ALD/E-ImageMiner is an annotation project on figures from atomic layer deposition (ALD) and atomic layer etching (ALE), situated within the broader field of materials science and engineering. Within each of these categories, the data is further organized into the sub-categories experimental-usecase and simulation-usecase.
It aims to host gold-standard annotations for chart classification, data extraction, summarization, and question answering—providing both pilot and full-phase data to support multimodal AI research in scientific image understanding.
We have compiled the dataset for annotation in this repository, structured into clearly defined categories and sub-categories.
The layout reflects the distinction between ALD and ALE literature, as well as between experimental and simulation studies, making it easier to navigate both the pilot and full annotation phases.
data
├── pilot-annotation-task
│ ├── atomic-layer-deposition
│ │ ├── experimental-usecase
│ │ │ ├── paper #
│ │ │ │ ├── images
│ │ │ │ │ ├── figures
│ │ │ │ │ │ ├── filename 1.jpg # (JPEG) actual figure image extracted using MinerU
│ │ │ │ │ │ ├── filename.caption.txt # (Text) figure caption extracted from the paper.

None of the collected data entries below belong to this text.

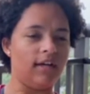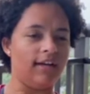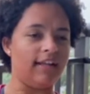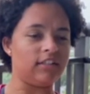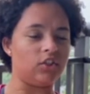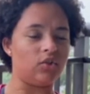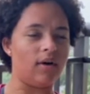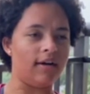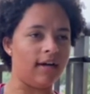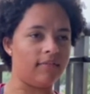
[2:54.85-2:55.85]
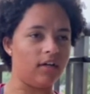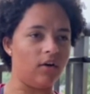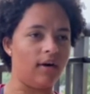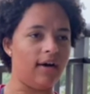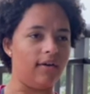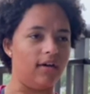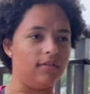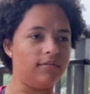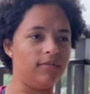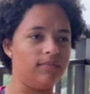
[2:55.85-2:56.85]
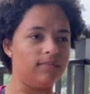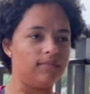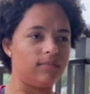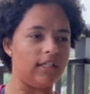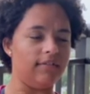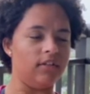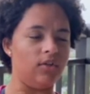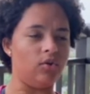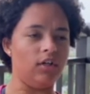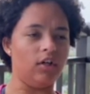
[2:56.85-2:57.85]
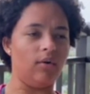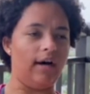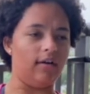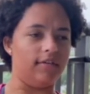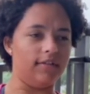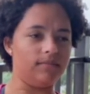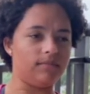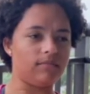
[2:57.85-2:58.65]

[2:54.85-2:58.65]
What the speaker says: And that's a door I never go out of, even though you can go out of it.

│ │ │ │ │ │ ├── filename.class.txt # (Text) chart visualization class/category extracted using Qwen 2.5 VL
│ │ │ │ │ │ ├── filename.data.txt # (Text) data extracted as a markdown table using instruction-tuned Qwen 2.5 VL
│ │ │ │ │ │ └── filename.summary.txt # (Text) summarization of chart visualization extracted using Qwen 2.5 VL
│ │ │ │ │ ├── formulas
│ │ │ │ │ │ ├── filename.jpg # (JPEG) actual formula image extracted using MinerU
│ │ │ │ │ └── tables
│ │ │ │ │ ├── filename.jpg # (JPEG) actual table image extracted using MinerU
│ │ │ │ ├── Author et al.pdf # (PDF) actual PDF document
│ │ │ │ ├── content.json # (JSON) structured content extracted using MinerU
│ │ │ │ ├── content.md # (Markdown) structured content extracted using MinerU
│ │ │ │ ├── content.tei.xml # (TEI-XML) structured content extracted using GROBID
│ │ │ │ ├── content.txt # (Text) unstructured content extracted using MinerU
│ │ │ │ └── layout.json # (JSON) bounding box and segmentation data from MinerU
│ │ │ └── ...
│ │ └── simulation-usecase
│ │ └── ...
│ └── atomic-layer-etching
│ └── ...
└── full-annotation-task
├── atomic-layer-deposition
│ ├── experimental-usecase
│ └── simulation-usecase
└── atomic-layer-etching
├── experimental-usecase
└── simulation-usecase
- GROBID (GeneRation Of BIbliographic Data) → scholarly PDF parsing into TEI XML.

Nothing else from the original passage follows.